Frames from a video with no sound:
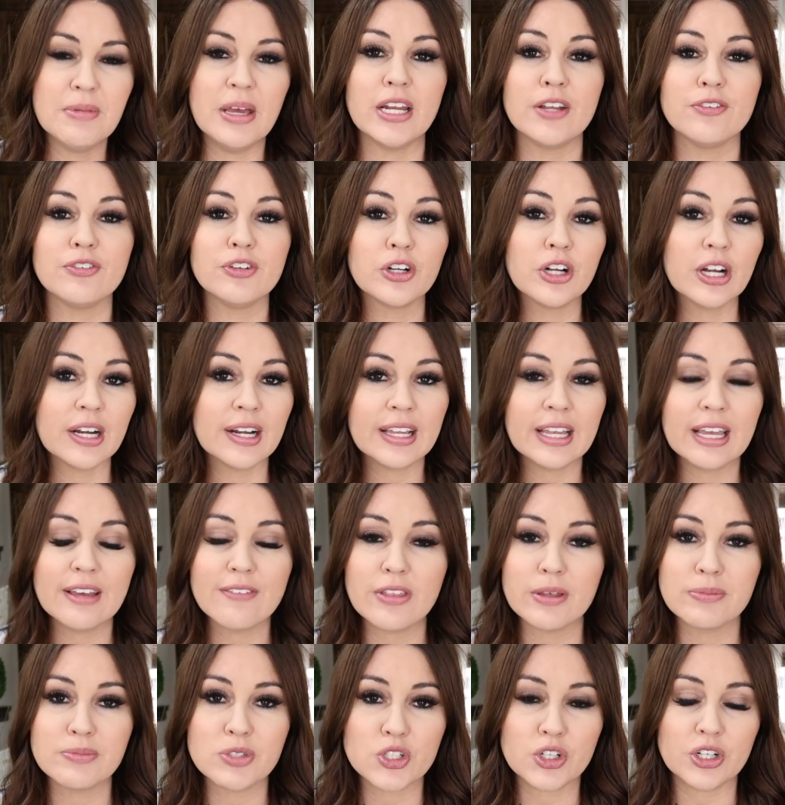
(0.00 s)
And if you're gonna give
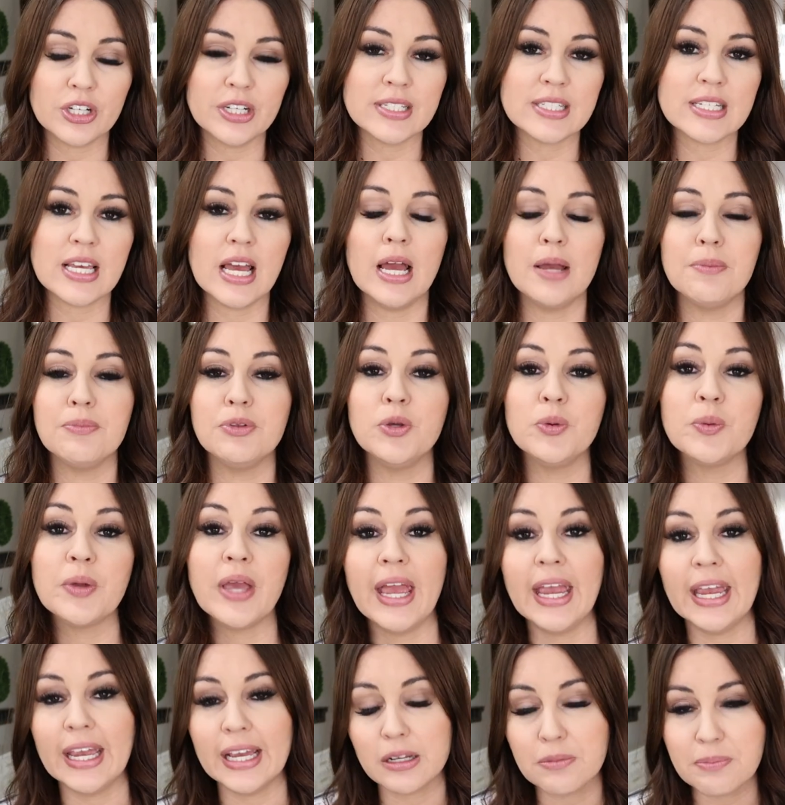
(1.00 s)
them screen time, you
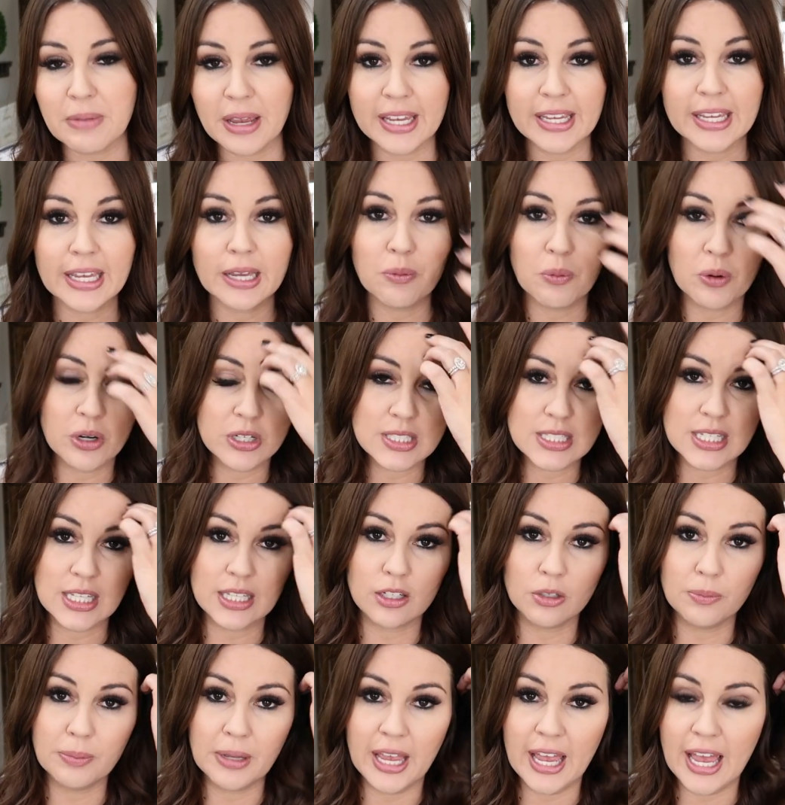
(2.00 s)
can make it where it's a
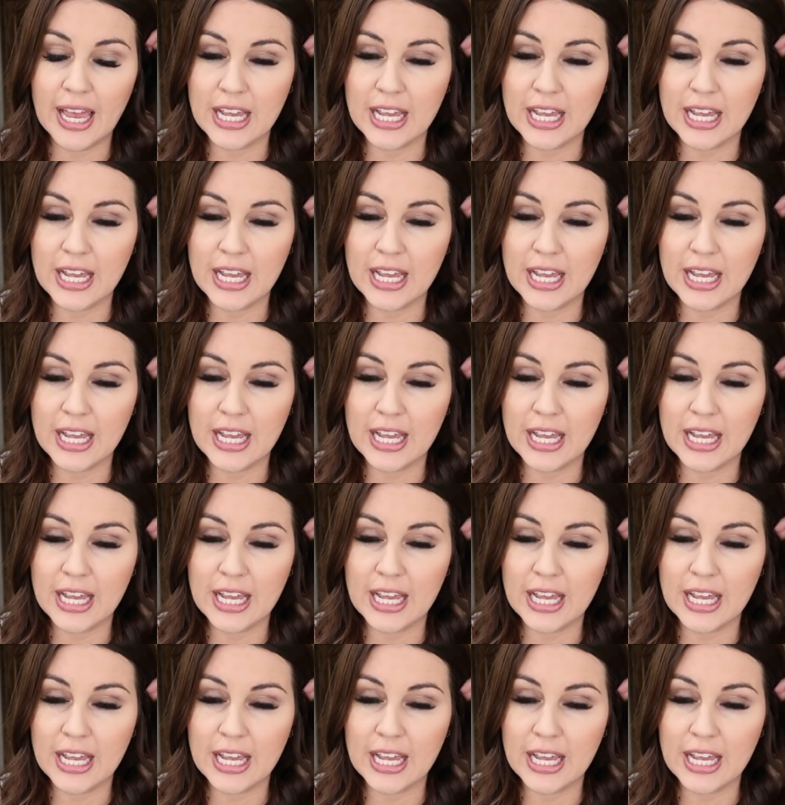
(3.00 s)
little bit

• WHAT TO PRODUCE
What's needed is a word-for-word retyping of the listing, minus its pictures.

• ANSWER FOR THIS EXERCISE
Frames from a video with no sound:
(0.00 s)
And if you're gonna give
(1.00 s)
them screen time, you
(2.00 s)
can make it where it's a
(3.00 s)
little bit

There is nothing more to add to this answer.